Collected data
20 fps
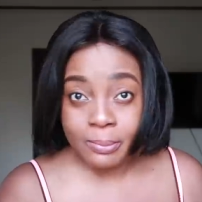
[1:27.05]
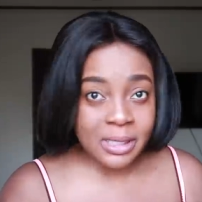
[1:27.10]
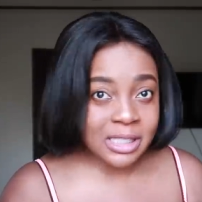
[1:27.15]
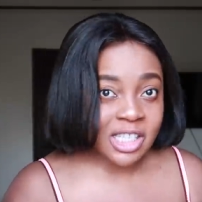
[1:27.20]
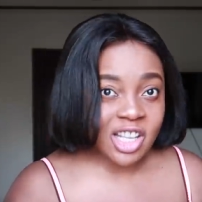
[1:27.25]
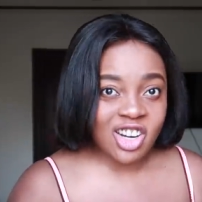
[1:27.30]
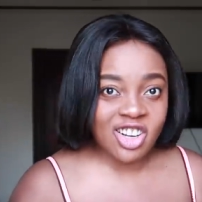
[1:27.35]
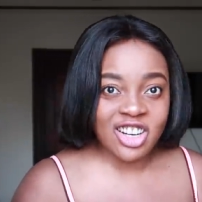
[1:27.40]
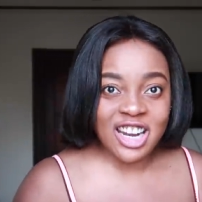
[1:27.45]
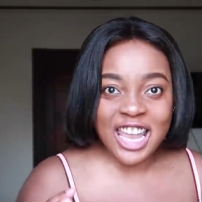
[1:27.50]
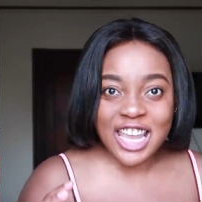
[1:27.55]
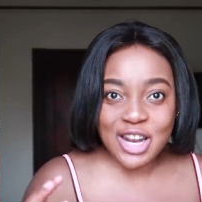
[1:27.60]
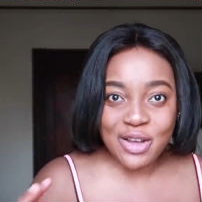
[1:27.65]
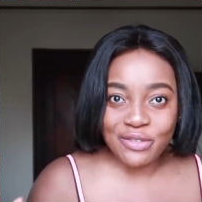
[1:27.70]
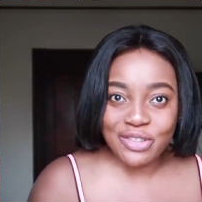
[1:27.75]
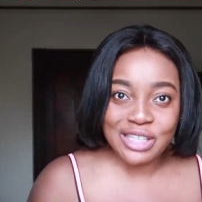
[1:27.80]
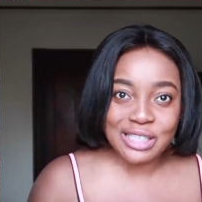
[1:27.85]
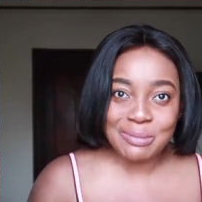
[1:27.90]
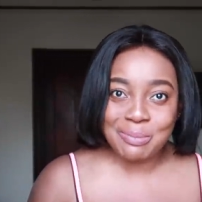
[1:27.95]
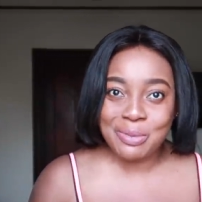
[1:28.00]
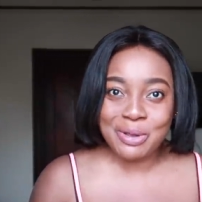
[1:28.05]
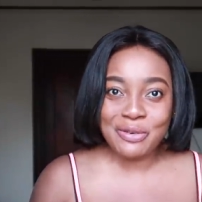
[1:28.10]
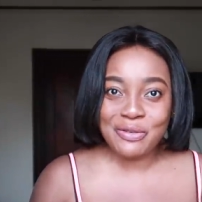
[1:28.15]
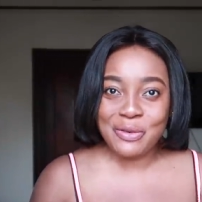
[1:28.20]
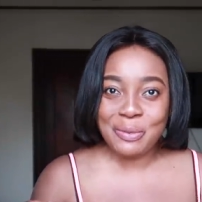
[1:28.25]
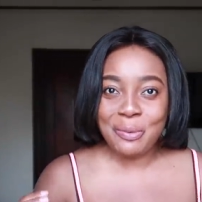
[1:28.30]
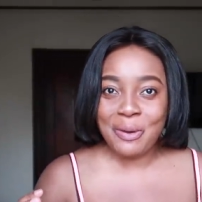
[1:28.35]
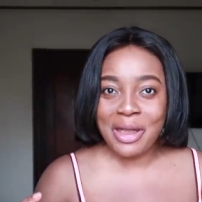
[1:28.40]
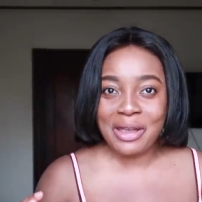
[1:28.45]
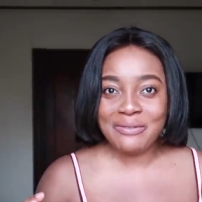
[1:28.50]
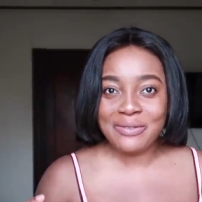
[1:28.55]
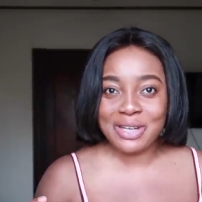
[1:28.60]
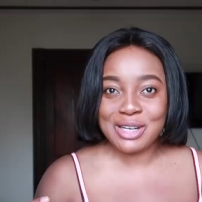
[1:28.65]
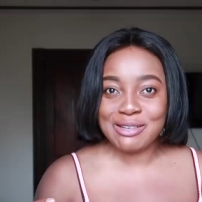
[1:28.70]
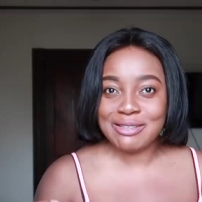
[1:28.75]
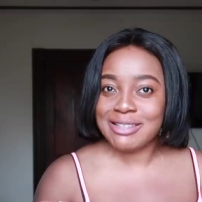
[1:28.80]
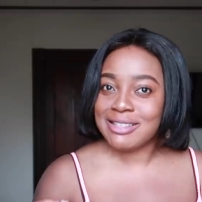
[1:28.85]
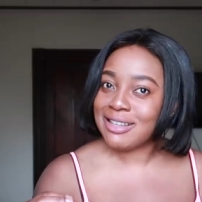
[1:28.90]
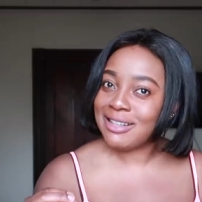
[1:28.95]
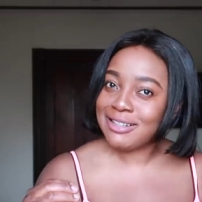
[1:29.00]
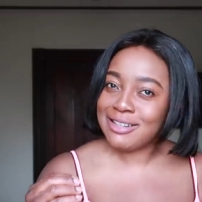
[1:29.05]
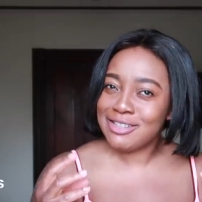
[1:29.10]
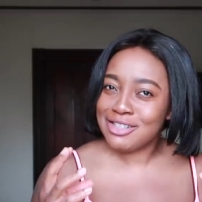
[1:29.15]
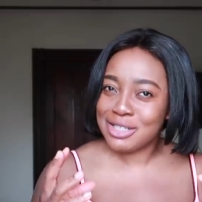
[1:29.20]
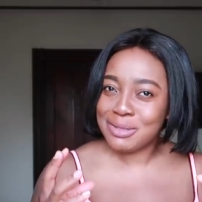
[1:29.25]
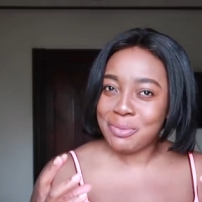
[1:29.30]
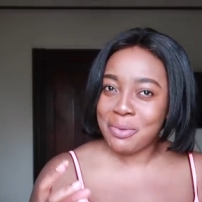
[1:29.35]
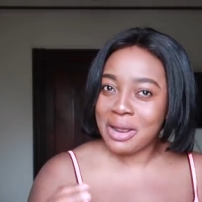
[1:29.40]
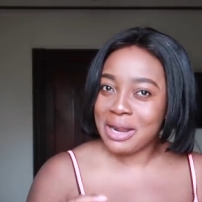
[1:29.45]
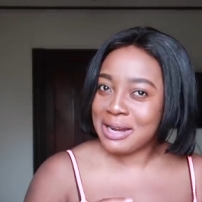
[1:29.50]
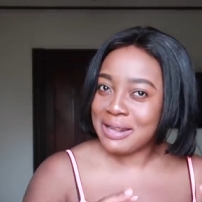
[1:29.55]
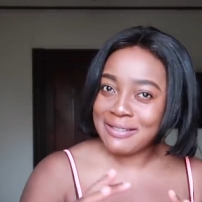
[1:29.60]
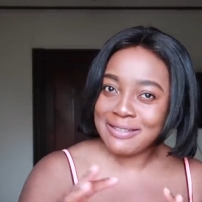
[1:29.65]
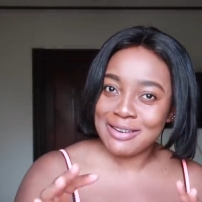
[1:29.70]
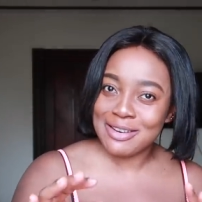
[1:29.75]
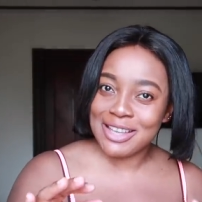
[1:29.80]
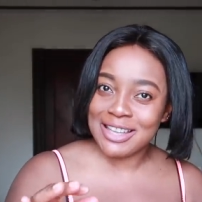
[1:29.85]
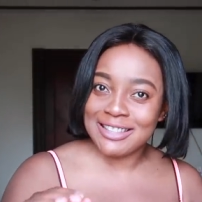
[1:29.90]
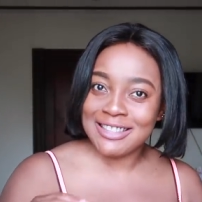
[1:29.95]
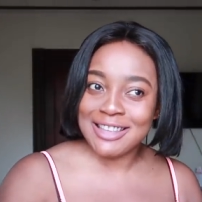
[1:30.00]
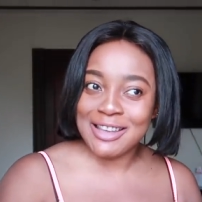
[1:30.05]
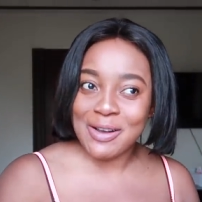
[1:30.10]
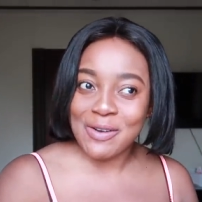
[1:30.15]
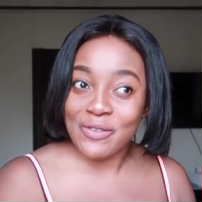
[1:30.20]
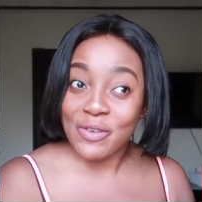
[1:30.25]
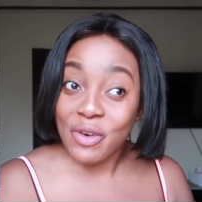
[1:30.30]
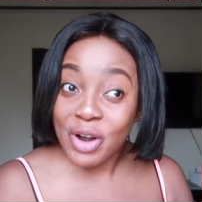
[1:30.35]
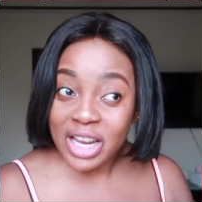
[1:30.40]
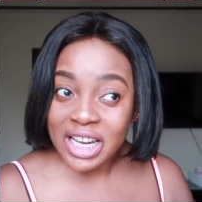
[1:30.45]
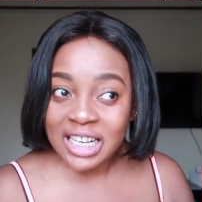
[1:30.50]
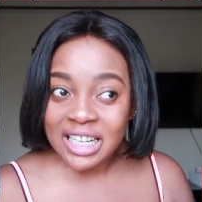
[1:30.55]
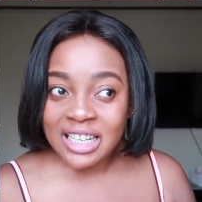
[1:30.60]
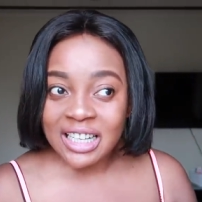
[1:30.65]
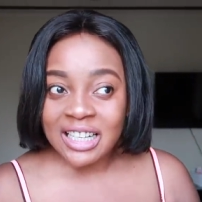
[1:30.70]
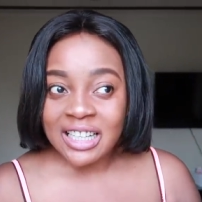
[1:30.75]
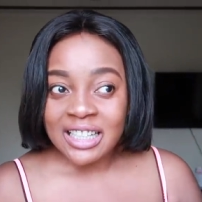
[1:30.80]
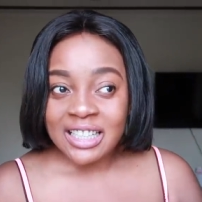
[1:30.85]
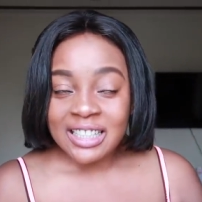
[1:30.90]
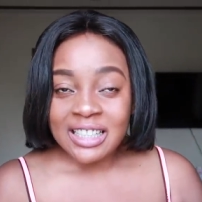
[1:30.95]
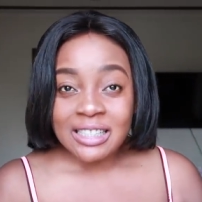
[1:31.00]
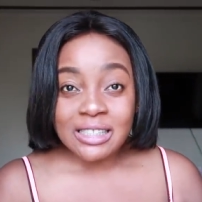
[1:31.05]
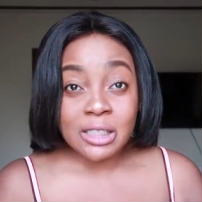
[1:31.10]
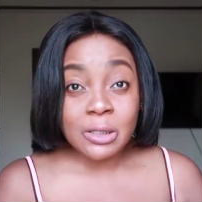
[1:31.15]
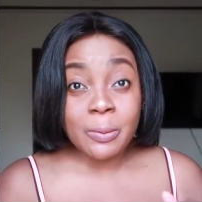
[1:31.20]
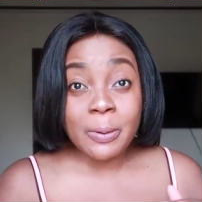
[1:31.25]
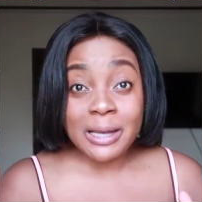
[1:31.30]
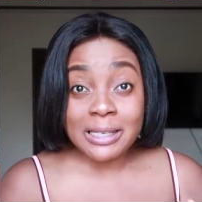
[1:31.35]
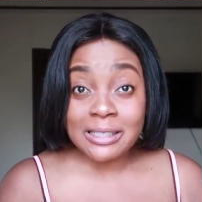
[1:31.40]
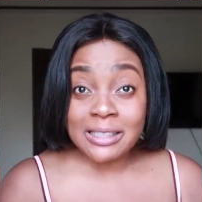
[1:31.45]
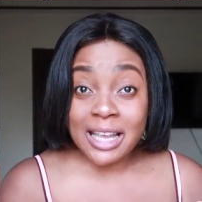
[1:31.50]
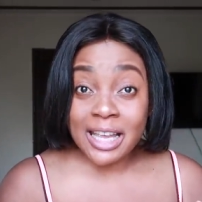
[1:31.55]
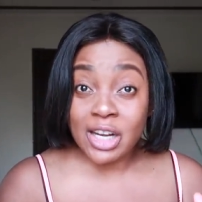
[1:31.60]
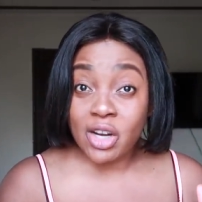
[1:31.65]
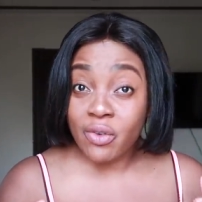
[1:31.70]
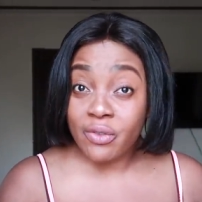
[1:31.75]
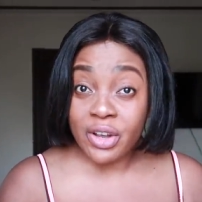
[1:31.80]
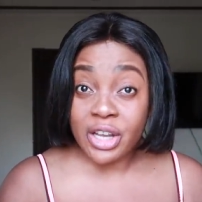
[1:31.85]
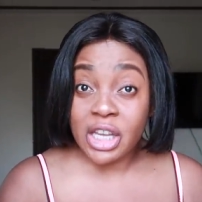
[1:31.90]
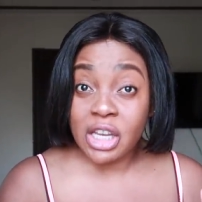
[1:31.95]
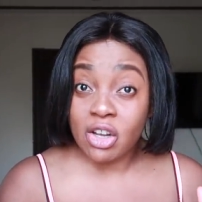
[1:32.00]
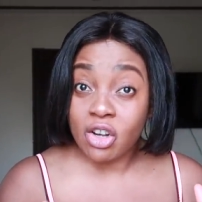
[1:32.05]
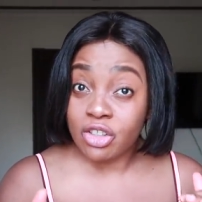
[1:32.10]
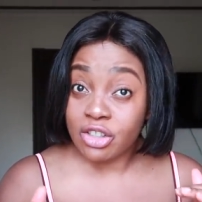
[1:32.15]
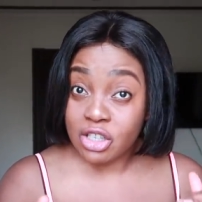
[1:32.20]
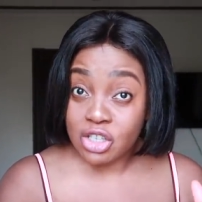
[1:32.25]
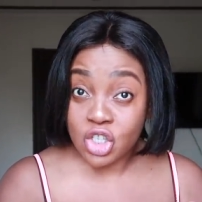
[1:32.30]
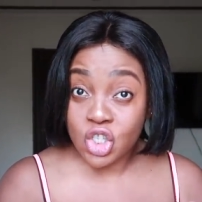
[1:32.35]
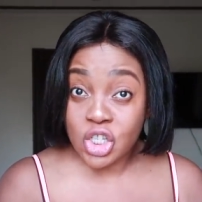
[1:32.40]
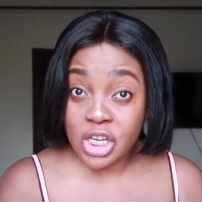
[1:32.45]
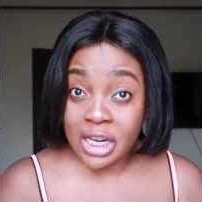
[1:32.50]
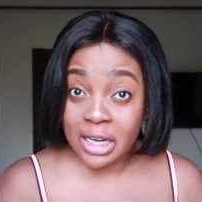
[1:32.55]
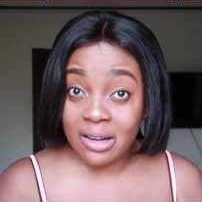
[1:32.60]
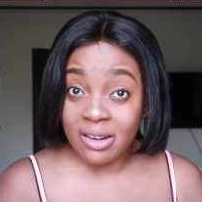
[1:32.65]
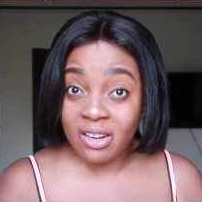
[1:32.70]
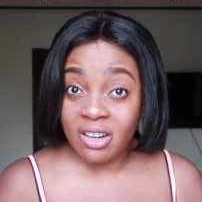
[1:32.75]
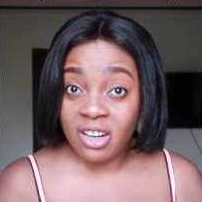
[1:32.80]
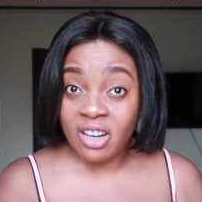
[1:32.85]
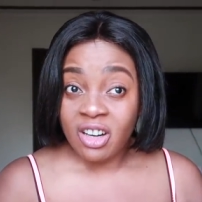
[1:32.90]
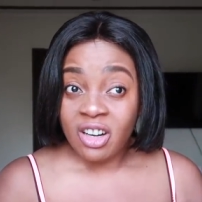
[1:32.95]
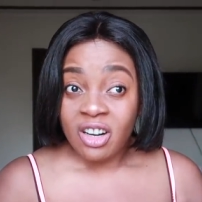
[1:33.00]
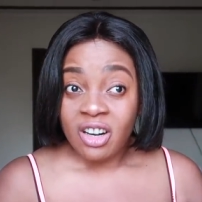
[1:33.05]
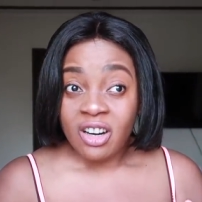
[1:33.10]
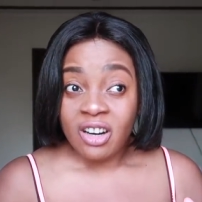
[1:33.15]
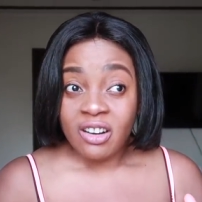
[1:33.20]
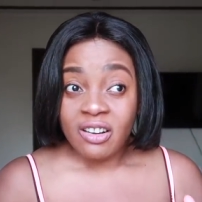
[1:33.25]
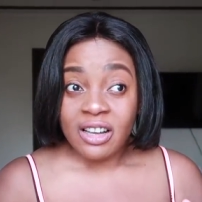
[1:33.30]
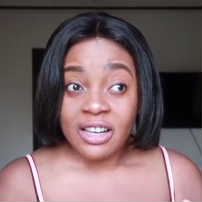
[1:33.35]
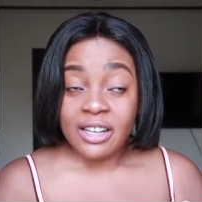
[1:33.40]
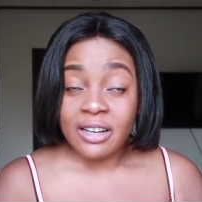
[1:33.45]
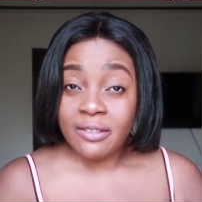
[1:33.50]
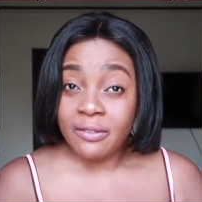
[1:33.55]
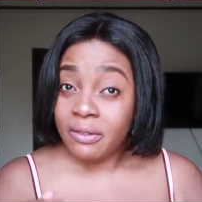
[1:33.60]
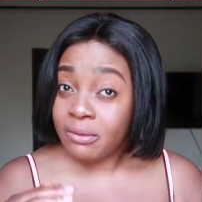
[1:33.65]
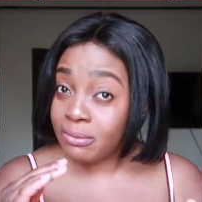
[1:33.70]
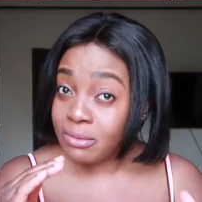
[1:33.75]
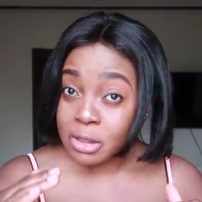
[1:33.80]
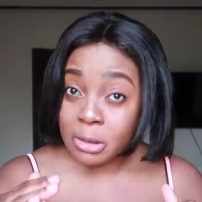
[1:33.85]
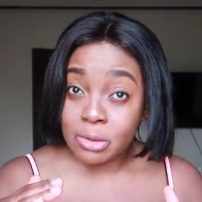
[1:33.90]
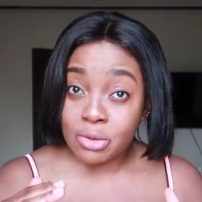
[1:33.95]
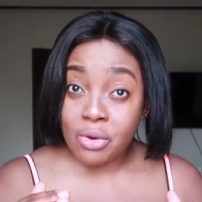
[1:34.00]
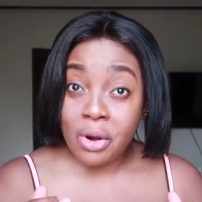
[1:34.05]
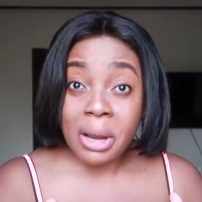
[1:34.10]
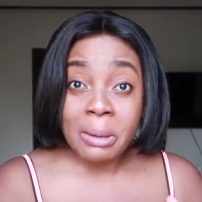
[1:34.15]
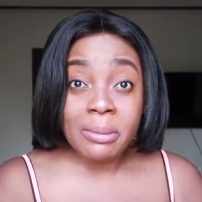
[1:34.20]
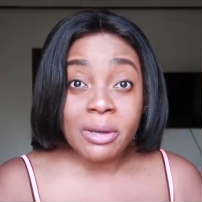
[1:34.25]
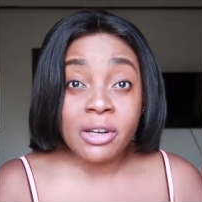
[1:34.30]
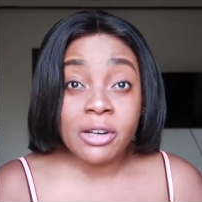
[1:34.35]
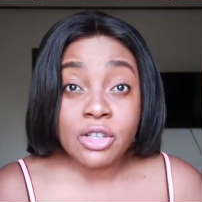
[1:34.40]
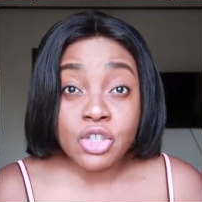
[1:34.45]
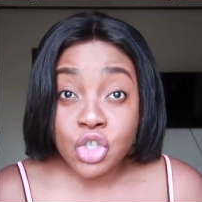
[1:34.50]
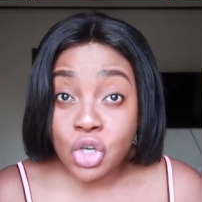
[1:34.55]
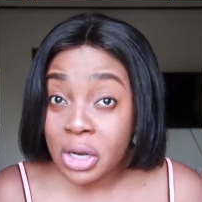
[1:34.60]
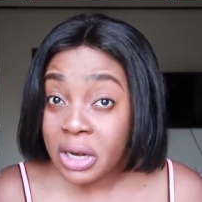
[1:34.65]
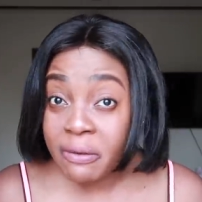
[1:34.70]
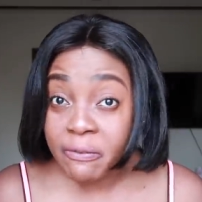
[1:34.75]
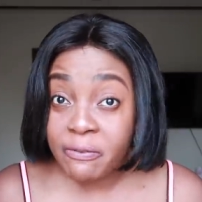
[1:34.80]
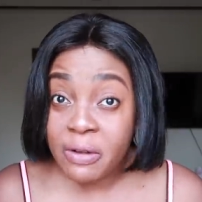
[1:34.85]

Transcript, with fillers: miss out on any of these beautiful prank videos. Uh, not just prank, anything you can think of, all right? It's super exciting over here on this channel, all right? Um, subscribe and then join the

• _EXERCISE_: A word-for-word copy of all the data, without pictures, is the expected output.

• _RESULT OF THE TASK_:
20 fps
[1:27.05]
[1:27.10]
[1:27.15]
[1:27.20]
[1:27.25]
[1:27.30]
[1:27.35]
[1:27.40]
[1:27.45]
[1:27.50]
[1:27.55]
[1:27.60]
[1:27.65]
[1:27.70]
[1:27.75]
[1:27.80]
[1:27.85]
[1:27.90]
[1:27.95]
[1:28.00]
[1:28.05]
[1:28.10]
[1:28.15]
[1:28.20]
[1:28.25]
[1:28.30]
[1:28.35]
[1:28.40]
[1:28.45]
[1:28.50]
[1:28.55]
[1:28.60]
[1:28.65]
[1:28.70]
[1:28.75]
[1:28.80]
[1:28.85]
[1:28.90]
[1:28.95]
[1:29.00]
[1:29.05]
[1:29.10]
[1:29.15]
[1:29.20]
[1:29.25]
[1:29.30]
[1:29.35]
[1:29.40]
[1:29.45]
[1:29.50]
[1:29.55]
[1:29.60]
[1:29.65]
[1:29.70]
[1:29.75]
[1:29.80]
[1:29.85]
[1:29.90]
[1:29.95]
[1:30.00]
[1:30.05]
[1:30.10]
[1:30.15]
[1:30.20]
[1:30.25]
[1:30.30]
[1:30.35]
[1:30.40]
[1:30.45]
[1:30.50]
[1:30.55]
[1:30.60]
[1:30.65]
[1:30.70]
[1:30.75]
[1:30.80]
[1:30.85]
[1:30.90]
[1:30.95]
[1:31.00]
[1:31.05]
[1:31.10]
[1:31.15]
[1:31.20]
[1:31.25]
[1:31.30]
[1:31.35]
[1:31.40]
[1:31.45]
[1:31.50]
[1:31.55]
[1:31.60]
[1:31.65]
[1:31.70]
[1:31.75]
[1:31.80]
[1:31.85]
[1:31.90]
[1:31.95]
[1:32.00]
[1:32.05]
[1:32.10]
[1:32.15]
[1:32.20]
[1:32.25]
[1:32.30]
[1:32.35]
[1:32.40]
[1:32.45]
[1:32.50]
[1:32.55]
[1:32.60]
[1:32.65]
[1:32.70]
[1:32.75]
[1:32.80]
[1:32.85]
[1:32.90]
[1:32.95]
[1:33.00]
[1:33.05]
[1:33.10]
[1:33.15]
[1:33.20]
[1:33.25]
[1:33.30]
[1:33.35]
[1:33.40]
[1:33.45]
[1:33.50]
[1:33.55]
[1:33.60]
[1:33.65]
[1:33.70]
[1:33.75]
[1:33.80]
[1:33.85]
[1:33.90]
[1:33.95]
[1:34.00]
[1:34.05]
[1:34.10]
[1:34.15]
[1:34.20]
[1:34.25]
[1:34.30]
[1:34.35]
[1:34.40]
[1:34.45]
[1:34.50]
[1:34.55]
[1:34.60]
[1:34.65]
[1:34.70]
[1:34.75]
[1:34.80]
[1:34.85]

Transcript, with fillers: miss out on any of these beautiful prank videos. Uh, not just prank, anything you can think of, all right? It's super exciting over here on this channel, all right? Um, subscribe and then join the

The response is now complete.